Apple Just Pulled iPhones Off the Shelves in Germany After a Court Order and This Could Be Just the Beginning
TIANJIN, CHINA - 2017/10/01: Chinese customers are trying the new iPhone 8 in an Apple store. In Sept., iPhone 8 arrived on the market, but in many Apple retail stores around the world queues disappeared, especially in China, even though the actual selling price has declined, which is very rare. (Photo by Zhang Peng/LightRocket via Getty Images)

A court in Munich has ruled in favor of Qualcomm Tech against Apple—whom it alleges infringed patents on the tech company's battery-saving technology.

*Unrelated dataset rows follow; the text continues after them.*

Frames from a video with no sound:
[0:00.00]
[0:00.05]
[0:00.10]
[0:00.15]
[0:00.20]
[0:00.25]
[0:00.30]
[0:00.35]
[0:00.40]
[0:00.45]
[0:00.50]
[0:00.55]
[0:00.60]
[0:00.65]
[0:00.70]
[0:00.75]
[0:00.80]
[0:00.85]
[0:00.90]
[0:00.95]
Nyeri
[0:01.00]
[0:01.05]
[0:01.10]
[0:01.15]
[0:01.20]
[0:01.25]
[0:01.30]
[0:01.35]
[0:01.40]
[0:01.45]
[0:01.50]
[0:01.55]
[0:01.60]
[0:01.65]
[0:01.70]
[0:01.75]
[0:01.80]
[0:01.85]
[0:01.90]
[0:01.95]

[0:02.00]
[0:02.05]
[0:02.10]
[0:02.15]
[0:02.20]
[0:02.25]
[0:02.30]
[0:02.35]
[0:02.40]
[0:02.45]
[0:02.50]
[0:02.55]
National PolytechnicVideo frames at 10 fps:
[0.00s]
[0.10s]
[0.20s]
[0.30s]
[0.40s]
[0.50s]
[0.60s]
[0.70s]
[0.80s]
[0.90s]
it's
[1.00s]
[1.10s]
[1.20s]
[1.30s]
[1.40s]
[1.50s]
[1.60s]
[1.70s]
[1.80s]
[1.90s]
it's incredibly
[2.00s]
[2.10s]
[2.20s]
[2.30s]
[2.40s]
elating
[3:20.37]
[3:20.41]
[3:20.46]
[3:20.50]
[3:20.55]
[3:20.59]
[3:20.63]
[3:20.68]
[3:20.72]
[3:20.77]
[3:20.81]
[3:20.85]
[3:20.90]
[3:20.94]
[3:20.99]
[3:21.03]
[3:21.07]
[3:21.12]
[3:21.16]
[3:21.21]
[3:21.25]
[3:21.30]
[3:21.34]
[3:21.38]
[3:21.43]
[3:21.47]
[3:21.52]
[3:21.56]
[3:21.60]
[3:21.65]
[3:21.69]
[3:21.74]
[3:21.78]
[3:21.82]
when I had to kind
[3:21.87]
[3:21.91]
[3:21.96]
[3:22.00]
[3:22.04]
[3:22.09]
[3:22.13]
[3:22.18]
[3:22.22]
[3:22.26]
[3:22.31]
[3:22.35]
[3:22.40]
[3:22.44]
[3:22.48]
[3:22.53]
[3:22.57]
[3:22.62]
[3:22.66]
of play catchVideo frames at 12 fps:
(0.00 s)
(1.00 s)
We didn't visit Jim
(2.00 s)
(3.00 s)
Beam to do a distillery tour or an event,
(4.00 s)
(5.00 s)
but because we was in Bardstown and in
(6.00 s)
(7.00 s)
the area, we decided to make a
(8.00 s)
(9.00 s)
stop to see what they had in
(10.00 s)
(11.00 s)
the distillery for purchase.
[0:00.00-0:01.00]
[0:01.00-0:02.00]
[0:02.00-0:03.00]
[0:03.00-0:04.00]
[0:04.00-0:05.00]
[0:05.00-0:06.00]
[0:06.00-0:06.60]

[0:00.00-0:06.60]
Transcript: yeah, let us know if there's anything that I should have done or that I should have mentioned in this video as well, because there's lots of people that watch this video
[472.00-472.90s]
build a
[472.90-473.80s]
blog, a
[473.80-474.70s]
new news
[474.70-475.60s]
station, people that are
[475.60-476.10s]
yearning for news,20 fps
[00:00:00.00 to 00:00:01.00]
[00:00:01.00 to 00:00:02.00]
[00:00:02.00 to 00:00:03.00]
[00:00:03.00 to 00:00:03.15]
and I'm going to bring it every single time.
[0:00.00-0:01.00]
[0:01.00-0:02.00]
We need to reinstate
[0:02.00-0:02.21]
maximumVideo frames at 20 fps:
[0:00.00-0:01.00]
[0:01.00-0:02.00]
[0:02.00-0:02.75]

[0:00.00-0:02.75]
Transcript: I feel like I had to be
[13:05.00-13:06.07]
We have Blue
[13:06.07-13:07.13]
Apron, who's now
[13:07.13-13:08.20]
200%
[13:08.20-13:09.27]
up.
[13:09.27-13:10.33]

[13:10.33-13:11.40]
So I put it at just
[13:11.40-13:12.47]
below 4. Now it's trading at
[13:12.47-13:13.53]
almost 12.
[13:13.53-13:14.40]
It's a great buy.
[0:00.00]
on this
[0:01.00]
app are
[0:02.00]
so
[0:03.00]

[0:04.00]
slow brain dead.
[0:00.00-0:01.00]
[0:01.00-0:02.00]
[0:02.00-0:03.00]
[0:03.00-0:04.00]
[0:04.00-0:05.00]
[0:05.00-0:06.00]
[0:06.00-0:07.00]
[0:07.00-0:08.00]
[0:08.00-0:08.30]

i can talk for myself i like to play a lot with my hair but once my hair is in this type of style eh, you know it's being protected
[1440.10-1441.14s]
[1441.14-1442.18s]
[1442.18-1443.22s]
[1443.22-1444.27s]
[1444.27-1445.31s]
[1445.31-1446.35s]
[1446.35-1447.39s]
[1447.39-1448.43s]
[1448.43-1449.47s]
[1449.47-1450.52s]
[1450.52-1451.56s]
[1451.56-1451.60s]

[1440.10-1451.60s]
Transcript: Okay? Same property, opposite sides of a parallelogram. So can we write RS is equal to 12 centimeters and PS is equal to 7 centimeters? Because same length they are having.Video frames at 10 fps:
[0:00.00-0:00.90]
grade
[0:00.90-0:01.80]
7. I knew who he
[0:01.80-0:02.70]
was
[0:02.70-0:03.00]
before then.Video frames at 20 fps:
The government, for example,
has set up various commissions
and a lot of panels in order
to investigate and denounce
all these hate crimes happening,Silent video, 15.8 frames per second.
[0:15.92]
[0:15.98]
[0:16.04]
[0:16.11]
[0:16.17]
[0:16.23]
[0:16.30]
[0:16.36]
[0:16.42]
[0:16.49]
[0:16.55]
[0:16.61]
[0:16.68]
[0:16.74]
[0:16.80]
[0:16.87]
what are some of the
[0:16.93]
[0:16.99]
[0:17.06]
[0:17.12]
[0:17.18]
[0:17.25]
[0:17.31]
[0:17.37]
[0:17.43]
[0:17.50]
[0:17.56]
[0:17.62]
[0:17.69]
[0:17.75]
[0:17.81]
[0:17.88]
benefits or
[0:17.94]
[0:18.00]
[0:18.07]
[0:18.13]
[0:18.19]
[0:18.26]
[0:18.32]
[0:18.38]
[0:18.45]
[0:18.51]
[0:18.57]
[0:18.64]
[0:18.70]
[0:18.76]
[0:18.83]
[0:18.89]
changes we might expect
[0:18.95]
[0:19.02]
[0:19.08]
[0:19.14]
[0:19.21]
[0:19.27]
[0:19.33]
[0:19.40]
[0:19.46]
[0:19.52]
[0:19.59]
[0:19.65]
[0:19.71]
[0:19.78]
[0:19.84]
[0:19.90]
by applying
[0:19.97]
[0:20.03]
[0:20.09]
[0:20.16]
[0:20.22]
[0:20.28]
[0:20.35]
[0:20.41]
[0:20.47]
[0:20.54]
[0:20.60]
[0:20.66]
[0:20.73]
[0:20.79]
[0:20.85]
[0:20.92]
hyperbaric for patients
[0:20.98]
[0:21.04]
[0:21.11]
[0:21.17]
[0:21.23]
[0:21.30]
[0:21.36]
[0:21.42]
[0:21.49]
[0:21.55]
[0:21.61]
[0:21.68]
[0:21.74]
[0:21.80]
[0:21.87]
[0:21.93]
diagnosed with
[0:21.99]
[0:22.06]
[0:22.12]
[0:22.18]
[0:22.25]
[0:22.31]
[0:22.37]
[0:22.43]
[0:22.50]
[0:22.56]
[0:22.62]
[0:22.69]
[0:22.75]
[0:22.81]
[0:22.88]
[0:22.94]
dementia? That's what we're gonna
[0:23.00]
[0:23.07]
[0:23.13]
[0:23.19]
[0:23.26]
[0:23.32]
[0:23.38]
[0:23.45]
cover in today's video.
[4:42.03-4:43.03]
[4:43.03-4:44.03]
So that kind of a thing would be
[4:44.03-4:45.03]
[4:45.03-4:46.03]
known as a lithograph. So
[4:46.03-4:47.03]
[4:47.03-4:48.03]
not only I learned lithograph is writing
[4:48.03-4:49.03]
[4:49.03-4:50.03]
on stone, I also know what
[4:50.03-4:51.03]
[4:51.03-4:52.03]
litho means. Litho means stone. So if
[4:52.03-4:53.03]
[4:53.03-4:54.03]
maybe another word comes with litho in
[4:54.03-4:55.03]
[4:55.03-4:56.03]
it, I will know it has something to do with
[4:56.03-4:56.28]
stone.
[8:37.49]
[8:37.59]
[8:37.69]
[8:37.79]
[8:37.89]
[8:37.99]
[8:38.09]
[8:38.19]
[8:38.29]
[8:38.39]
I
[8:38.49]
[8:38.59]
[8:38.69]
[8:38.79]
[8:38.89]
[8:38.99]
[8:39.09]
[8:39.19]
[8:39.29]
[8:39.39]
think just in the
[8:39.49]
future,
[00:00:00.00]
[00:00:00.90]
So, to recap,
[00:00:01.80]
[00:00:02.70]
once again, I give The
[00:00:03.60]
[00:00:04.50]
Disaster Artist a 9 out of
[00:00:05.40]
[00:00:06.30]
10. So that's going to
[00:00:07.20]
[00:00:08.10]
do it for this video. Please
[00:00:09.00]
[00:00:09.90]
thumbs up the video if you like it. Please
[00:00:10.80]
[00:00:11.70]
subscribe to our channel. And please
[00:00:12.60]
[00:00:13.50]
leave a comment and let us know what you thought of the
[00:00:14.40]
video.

Apple plans to appeal the verdict, however Qualcomm paid a €1.3 billion ($1.2 billion) bond to get the iPhone models 7 and 8 (the models which use the technology in question) off the shelves in Apple stores and third-party locations alike. Only the iPhone XS and iPhone XR will be available to purchase for the time being.

Under German law, court verdicts can be enforced despite ongoing appeals, provided the winner of the suit pays a bond to cover damages should the appeal overturn the previous verdict, so that $1.2 billion would go to Apple should it win on appeal.

The court's conclusion couldn't come at a worse time for the company, whose stock plummeted 10% after it lowered its expected profits in response to a decrease in Chinese demand resulting from another injunction requested by Qualcomm. With the announcement, Apple fell to the fourth slot of the United States' biggest companies—a slot which it used to dominate.

What's more, this may not be the last time iPhone models using the battery-saving technology are forced off the shelves.

Qualcomm—based in California—has sought restitution in the United States as well.

For its part, Apple is remaining steadfast in its assertion that Qualcomm's case is bogus.

One Apple spokesperson said:

"Qualcomm's campaign is a desperate attempt to distract from the real issues between our companies. Qualcomm insists on charging exorbitant fees based on work they didn't do and they are being investigated by governments all around the world for their behavior."

Qualcomm has faced investigations on multiple continents for predatory pricing and monopolistic practices.

Apple faces a substantial threat should it lose its appeal.

Not only would two of the top-selling models be stripped from circulation, but the battery-saving technology that helped allay some of the biggest consumer complaints regarding iPhones—their battery life—could be disallowed as well.

The improvements to the battery technology have been lauded by consumers.

Apple will have to go back to the drawing board should it fail to get the verdict overturned.